Le indagini di Briganti, a lettura conclusa, vi potranno sembrare espressione di una coscienza politicamente esplicita e forse anche un po’ arrembante. È un romanzo nato così, sulla carica emotiva del momento. Pur avendone migliorato innumerevoli aspetti, i successivi rimaneggiamenti hanno potuto ben poco per mitigare questa attitudine e magari stemperare le punte più accese.
In primo luogo è su questo versante che Sezione π2 manifesta la sua affinità più esplicita con l’ondata montante del future noir, una corrente che sta venendo alla ribalta nella letteratura di genere fondendo le istanze di quelli che forse sono i due generi popolari per eccellenza. Fin dagli albori del cyberpunk e grazie agli insegnamenti di William Gibson, i meccanismi del thriller e l’immaginario futuristico e visionario si sono attestati come ingredienti fondamentali di un numero crescente di opere, tra cui risaltano le imprese di K.W. Jeter, Michael Marshall Smith e, in tempi più recenti, Richard K. Morgan con la sua vibrante voce di dissenso. Numerose sono le analogie con tutti questi autori, ma una comune sensibilità di fondo è riscontrabile anche con il romanzo-rivelazione di Dario Tonani, Infect@, che probabilmente in apertura di questo 2007 ha inaugurato una nuova stagione nella fantascienza italiana. I romanzi di tutti gli autori citati si caratterizzano per una lucida analisi sociologica e non trascurano i rapporti con quel sistema mitologico e iconografico con cui la fantascienza ha contribuito all’immaginario popolare durante tutto il corso del Novecento. Tutti si sono distinti, con le dovute differenze di approccio, nell’indagine del nostro domani retroattivamente, a partire dalle radici che affondano nel nostro presente, i presupposti che insomma stiamo gettando per gli sviluppi (evolutivi o involutivi) che verranno.

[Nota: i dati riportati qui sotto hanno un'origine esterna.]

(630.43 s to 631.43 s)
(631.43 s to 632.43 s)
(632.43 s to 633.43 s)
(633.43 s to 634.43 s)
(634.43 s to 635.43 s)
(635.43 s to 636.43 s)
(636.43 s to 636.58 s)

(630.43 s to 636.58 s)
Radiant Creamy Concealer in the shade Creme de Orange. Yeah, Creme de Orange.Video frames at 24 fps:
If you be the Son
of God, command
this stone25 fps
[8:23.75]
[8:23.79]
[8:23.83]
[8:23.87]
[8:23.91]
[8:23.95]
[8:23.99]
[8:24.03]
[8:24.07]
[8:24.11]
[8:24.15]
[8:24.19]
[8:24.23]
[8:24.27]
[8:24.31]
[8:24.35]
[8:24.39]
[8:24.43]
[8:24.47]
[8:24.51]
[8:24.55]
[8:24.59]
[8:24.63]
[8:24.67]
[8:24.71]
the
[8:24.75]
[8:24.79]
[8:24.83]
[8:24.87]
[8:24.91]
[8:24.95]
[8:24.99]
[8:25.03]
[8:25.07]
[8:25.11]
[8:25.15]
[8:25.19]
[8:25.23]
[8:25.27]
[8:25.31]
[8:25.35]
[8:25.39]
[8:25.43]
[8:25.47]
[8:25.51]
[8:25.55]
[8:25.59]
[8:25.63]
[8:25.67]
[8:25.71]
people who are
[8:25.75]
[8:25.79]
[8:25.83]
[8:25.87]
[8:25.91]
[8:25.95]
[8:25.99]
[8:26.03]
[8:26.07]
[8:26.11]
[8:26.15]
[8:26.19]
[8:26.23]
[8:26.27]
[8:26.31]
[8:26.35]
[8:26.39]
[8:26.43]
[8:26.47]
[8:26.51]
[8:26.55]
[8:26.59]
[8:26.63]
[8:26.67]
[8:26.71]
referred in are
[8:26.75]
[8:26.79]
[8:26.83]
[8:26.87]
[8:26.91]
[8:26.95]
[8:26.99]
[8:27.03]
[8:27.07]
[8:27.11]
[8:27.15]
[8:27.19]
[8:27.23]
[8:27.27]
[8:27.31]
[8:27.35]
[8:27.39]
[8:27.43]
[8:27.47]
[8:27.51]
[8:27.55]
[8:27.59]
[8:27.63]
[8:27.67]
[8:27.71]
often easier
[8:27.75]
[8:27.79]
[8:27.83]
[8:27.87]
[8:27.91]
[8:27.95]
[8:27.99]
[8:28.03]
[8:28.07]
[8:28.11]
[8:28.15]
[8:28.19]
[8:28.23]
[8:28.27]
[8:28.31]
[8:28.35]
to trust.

In un recente articolo pubblicato sulle pagine elettroniche di Delos SF (Nuove prospettive per la fantascienza del futuro, 2006) rivolgevo agli appassionati di fantascienza, scrittori e lettori, un appello a riappropriarsi delle rotte del futuro. Sono sempre più convinto che sia imperativo per tutti noi cercare di spingere lo sguardo in profondità nella nebbia probabilistica del domani. Perseverare, nel genere come nella vita, in schemi ormai vetusti e inadeguati non salverà le vostre anime, servirà solo a condannare le prossime generazioni per le colpe e la negligenza di quelle che le hanno precedute. Fallite le vecchie proposte, occorre pensare a nuove soluzioni per i nostri problemi. Sia quelli nuovi, sia quelli che si sono protratti fino a noi nel tempo; si tratti di politiche sociali, di coscienza civile o di responsabilità ambientale.
È tempo perché visioni ed esperienze anche divergenti trovino un terreno comune su cui costruire una comune linea d’azione, in cui ciascuno faccia la propria parte. Prima che il mondo ceda alle armate striscianti della disgregazione.